Ni fuite en avant ni retour en arrière
Ni fuite en avant vers un idéal inatteignable ni retour en arrière dans le mode d’avant ne sont possibles. Les organisations doivent réatterrir, mais si ce n’est ni dans le monde d’avant, ni dans l’idéal irréalisable, alors où ? La seule façon de trouver une réponse réside dans l’examen de ses modèles mentaux. Je cite toujours l’exemple de Fuji qui, en pleine crise au début des années 2000, a tardivement pris conscience que son activité de pellicules photo n’avait plus d’avenir dans un monde où la photo devenait numérique. Que faire ? Alors que son concurrent Kodak menait un effort considérable, et au final vain, pour devenir un leader de la photo numérique, Fuji a interrogé son identité profonde, ses modèles mentaux. « Nous sommes des chimistes, ont conclu ses dirigeants, pas des informaticiens. Le numérique, ce n’est pas pour nous. » À partir de là, Fuji s’est progressivement redéployé, avec succès, dans de nouvelles activités tirant parti de ses forces, la chimie.
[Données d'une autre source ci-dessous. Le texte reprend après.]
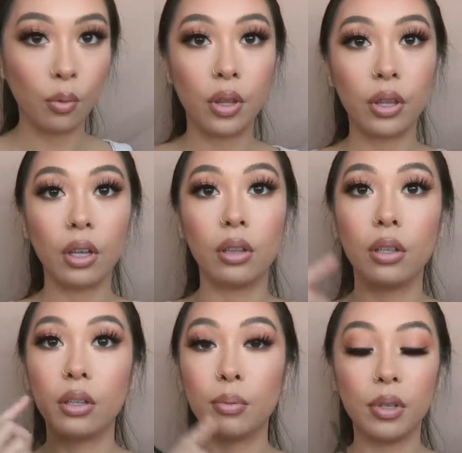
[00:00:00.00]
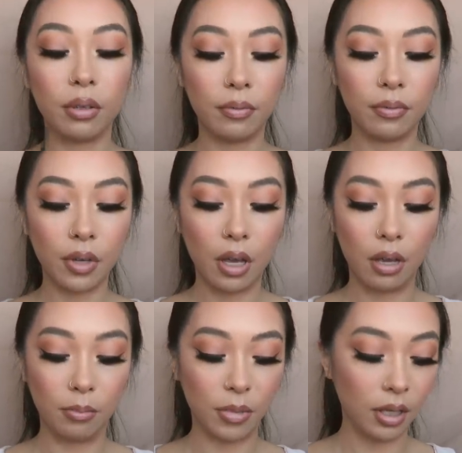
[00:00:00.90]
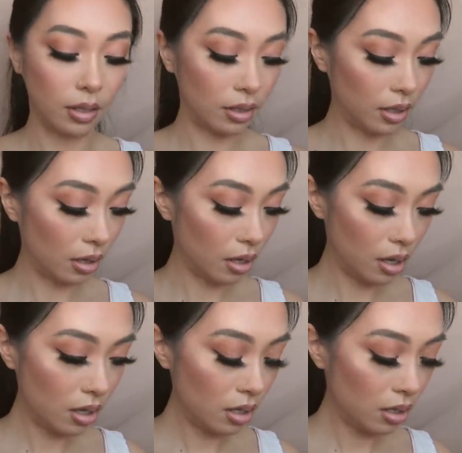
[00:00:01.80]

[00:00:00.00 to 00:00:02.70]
with a little bit of concealer.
Refonder le collectif disloqué par l’incertitude, tel est le rôle du leader. Cela ne peut se faire que par une exposition et un ajustement des modèles mentaux, seuls capables de fournir un ancrage solide. Que croyons-nous qui est devenu faux ? Quelles croyances utiles devons-nous développer ? Les questions sont assez simples, mais le travail doit se faire de façon disciplinée. Il peut être fait par tous.
C’est une vérité immémoriale, et pourtant souvent oubliée, aussi bien pour les individus que pour les organisations : pour affronter l’incertitude, il ne faut pas regarder au loin ; il faut d’abord se connaître soi-même.